**Work to complete**
The records below must be duplicated exactly, character for character.

(Collected data)
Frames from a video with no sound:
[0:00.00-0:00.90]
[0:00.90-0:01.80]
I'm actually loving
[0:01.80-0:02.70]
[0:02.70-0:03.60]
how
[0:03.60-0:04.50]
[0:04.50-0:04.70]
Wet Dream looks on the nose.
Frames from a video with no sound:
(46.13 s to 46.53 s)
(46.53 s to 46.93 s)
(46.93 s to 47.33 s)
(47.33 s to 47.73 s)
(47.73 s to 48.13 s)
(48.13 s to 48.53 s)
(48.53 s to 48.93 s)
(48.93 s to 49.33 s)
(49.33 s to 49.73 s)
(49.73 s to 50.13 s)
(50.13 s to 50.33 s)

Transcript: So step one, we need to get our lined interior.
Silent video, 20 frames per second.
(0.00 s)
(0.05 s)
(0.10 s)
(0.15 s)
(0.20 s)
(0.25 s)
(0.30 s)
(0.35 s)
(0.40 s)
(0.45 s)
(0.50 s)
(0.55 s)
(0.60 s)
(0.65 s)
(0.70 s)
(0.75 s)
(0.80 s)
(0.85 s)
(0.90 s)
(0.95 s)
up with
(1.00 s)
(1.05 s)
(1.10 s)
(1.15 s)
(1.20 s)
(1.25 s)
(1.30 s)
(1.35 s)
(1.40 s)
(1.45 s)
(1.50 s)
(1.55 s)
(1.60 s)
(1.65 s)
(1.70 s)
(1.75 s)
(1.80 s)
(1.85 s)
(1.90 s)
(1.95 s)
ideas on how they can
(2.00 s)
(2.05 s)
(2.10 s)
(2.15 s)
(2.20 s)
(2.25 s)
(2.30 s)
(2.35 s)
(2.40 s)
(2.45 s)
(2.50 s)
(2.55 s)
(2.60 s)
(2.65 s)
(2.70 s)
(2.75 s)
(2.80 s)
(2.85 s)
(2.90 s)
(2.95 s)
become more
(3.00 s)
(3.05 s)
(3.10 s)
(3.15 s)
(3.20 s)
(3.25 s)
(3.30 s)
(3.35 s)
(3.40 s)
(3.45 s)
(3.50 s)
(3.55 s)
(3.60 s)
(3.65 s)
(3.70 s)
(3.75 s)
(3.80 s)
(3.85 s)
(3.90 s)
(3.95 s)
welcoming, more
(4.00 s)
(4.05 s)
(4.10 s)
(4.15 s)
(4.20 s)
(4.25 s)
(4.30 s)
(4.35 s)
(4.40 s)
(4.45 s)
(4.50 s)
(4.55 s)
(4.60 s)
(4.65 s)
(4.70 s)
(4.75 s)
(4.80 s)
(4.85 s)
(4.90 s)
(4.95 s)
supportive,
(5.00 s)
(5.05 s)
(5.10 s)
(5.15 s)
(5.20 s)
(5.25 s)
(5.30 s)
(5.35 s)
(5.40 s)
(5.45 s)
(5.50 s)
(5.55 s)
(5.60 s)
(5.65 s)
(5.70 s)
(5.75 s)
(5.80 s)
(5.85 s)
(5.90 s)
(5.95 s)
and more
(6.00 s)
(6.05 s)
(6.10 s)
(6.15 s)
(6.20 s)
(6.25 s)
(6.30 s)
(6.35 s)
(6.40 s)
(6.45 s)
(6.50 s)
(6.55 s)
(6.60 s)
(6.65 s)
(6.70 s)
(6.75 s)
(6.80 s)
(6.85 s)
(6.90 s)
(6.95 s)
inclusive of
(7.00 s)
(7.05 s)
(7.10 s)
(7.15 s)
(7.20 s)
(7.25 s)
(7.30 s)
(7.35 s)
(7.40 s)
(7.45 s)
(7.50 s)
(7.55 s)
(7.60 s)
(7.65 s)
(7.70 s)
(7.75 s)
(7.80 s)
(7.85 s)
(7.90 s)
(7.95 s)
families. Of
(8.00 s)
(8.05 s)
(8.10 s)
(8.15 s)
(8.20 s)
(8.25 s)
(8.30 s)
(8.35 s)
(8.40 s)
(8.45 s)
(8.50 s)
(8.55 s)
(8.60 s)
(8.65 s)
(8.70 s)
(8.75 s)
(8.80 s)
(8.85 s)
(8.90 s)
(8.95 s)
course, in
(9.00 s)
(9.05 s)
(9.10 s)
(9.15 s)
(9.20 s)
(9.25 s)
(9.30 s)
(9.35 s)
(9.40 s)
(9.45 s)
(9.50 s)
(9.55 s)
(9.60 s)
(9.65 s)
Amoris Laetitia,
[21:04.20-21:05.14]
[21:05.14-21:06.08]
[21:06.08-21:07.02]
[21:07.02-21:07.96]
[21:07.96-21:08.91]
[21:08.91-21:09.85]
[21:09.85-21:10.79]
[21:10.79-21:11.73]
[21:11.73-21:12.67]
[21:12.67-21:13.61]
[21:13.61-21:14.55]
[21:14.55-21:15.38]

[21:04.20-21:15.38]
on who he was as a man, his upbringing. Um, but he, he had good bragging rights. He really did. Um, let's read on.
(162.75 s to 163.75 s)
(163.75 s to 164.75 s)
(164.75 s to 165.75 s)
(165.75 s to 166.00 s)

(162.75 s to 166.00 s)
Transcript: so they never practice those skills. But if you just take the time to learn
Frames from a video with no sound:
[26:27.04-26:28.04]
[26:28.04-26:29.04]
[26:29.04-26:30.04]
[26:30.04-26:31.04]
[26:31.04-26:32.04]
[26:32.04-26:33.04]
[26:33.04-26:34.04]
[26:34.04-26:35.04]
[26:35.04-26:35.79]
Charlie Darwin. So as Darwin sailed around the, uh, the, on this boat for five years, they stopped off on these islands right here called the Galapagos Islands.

**Result**
Frames from a video with no sound:
[0:00.00-0:00.90]
[0:00.90-0:01.80]
I'm actually loving
[0:01.80-0:02.70]
[0:02.70-0:03.60]
how
[0:03.60-0:04.50]
[0:04.50-0:04.70]
Wet Dream looks on the nose.
Frames from a video with no sound:
(46.13 s to 46.53 s)
(46.53 s to 46.93 s)
(46.93 s to 47.33 s)
(47.33 s to 47.73 s)
(47.73 s to 48.13 s)
(48.13 s to 48.53 s)
(48.53 s to 48.93 s)
(48.93 s to 49.33 s)
(49.33 s to 49.73 s)
(49.73 s to 50.13 s)
(50.13 s to 50.33 s)

Transcript: So step one, we need to get our lined interior.
Silent video, 20 frames per second.
(0.00 s)
(0.05 s)
(0.10 s)
(0.15 s)
(0.20 s)
(0.25 s)
(0.30 s)
(0.35 s)
(0.40 s)
(0.45 s)
(0.50 s)
(0.55 s)
(0.60 s)
(0.65 s)
(0.70 s)
(0.75 s)
(0.80 s)
(0.85 s)
(0.90 s)
(0.95 s)
up with
(1.00 s)
(1.05 s)
(1.10 s)
(1.15 s)
(1.20 s)
(1.25 s)
(1.30 s)
(1.35 s)
(1.40 s)
(1.45 s)
(1.50 s)
(1.55 s)
(1.60 s)
(1.65 s)
(1.70 s)
(1.75 s)
(1.80 s)
(1.85 s)
(1.90 s)
(1.95 s)
ideas on how they can
(2.00 s)
(2.05 s)
(2.10 s)
(2.15 s)
(2.20 s)
(2.25 s)
(2.30 s)
(2.35 s)
(2.40 s)
(2.45 s)
(2.50 s)
(2.55 s)
(2.60 s)
(2.65 s)
(2.70 s)
(2.75 s)
(2.80 s)
(2.85 s)
(2.90 s)
(2.95 s)
become more
(3.00 s)
(3.05 s)
(3.10 s)
(3.15 s)
(3.20 s)
(3.25 s)
(3.30 s)
(3.35 s)
(3.40 s)
(3.45 s)
(3.50 s)
(3.55 s)
(3.60 s)
(3.65 s)
(3.70 s)
(3.75 s)
(3.80 s)
(3.85 s)
(3.90 s)
(3.95 s)
welcoming, more
(4.00 s)
(4.05 s)
(4.10 s)
(4.15 s)
(4.20 s)
(4.25 s)
(4.30 s)
(4.35 s)
(4.40 s)
(4.45 s)
(4.50 s)
(4.55 s)
(4.60 s)
(4.65 s)
(4.70 s)
(4.75 s)
(4.80 s)
(4.85 s)
(4.90 s)
(4.95 s)
supportive,
(5.00 s)
(5.05 s)
(5.10 s)
(5.15 s)
(5.20 s)
(5.25 s)
(5.30 s)
(5.35 s)
(5.40 s)
(5.45 s)
(5.50 s)
(5.55 s)
(5.60 s)
(5.65 s)
(5.70 s)
(5.75 s)
(5.80 s)
(5.85 s)
(5.90 s)
(5.95 s)
and more
(6.00 s)
(6.05 s)
(6.10 s)
(6.15 s)
(6.20 s)
(6.25 s)
(6.30 s)
(6.35 s)
(6.40 s)
(6.45 s)
(6.50 s)
(6.55 s)
(6.60 s)
(6.65 s)
(6.70 s)
(6.75 s)
(6.80 s)
(6.85 s)
(6.90 s)
(6.95 s)
inclusive of
(7.00 s)
(7.05 s)
(7.10 s)
(7.15 s)
(7.20 s)
(7.25 s)
(7.30 s)
(7.35 s)
(7.40 s)
(7.45 s)
(7.50 s)
(7.55 s)
(7.60 s)
(7.65 s)
(7.70 s)
(7.75 s)
(7.80 s)
(7.85 s)
(7.90 s)
(7.95 s)
families. Of
(8.00 s)
(8.05 s)
(8.10 s)
(8.15 s)
(8.20 s)
(8.25 s)
(8.30 s)
(8.35 s)
(8.40 s)
(8.45 s)
(8.50 s)
(8.55 s)
(8.60 s)
(8.65 s)
(8.70 s)
(8.75 s)
(8.80 s)
(8.85 s)
(8.90 s)
(8.95 s)
course, in
(9.00 s)
(9.05 s)
(9.10 s)
(9.15 s)
(9.20 s)
(9.25 s)
(9.30 s)
(9.35 s)
(9.40 s)
(9.45 s)
(9.50 s)
(9.55 s)
(9.60 s)
(9.65 s)
Amoris Laetitia,
[21:04.20-21:05.14]
[21:05.14-21:06.08]
[21:06.08-21:07.02]
[21:07.02-21:07.96]
[21:07.96-21:08.91]
[21:08.91-21:09.85]
[21:09.85-21:10.79]
[21:10.79-21:11.73]
[21:11.73-21:12.67]
[21:12.67-21:13.61]
[21:13.61-21:14.55]
[21:14.55-21:15.38]

[21:04.20-21:15.38]
on who he was as a man, his upbringing. Um, but he, he had good bragging rights. He really did. Um, let's read on.
(162.75 s to 163.75 s)
(163.75 s to 164.75 s)
(164.75 s to 165.75 s)
(165.75 s to 166.00 s)

(162.75 s to 166.00 s)
Transcript: so they never practice those skills. But if you just take the time to learn
Frames from a video with no sound:
[26:27.04-26:28.04]
[26:28.04-26:29.04]
[26:29.04-26:30.04]
[26:30.04-26:31.04]
[26:31.04-26:32.04]
[26:32.04-26:33.04]
[26:33.04-26:34.04]
[26:34.04-26:35.04]
[26:35.04-26:35.79]
Charlie Darwin. So as Darwin sailed around the, uh, the, on this boat for five years, they stopped off on these islands right here called the Galapagos Islands.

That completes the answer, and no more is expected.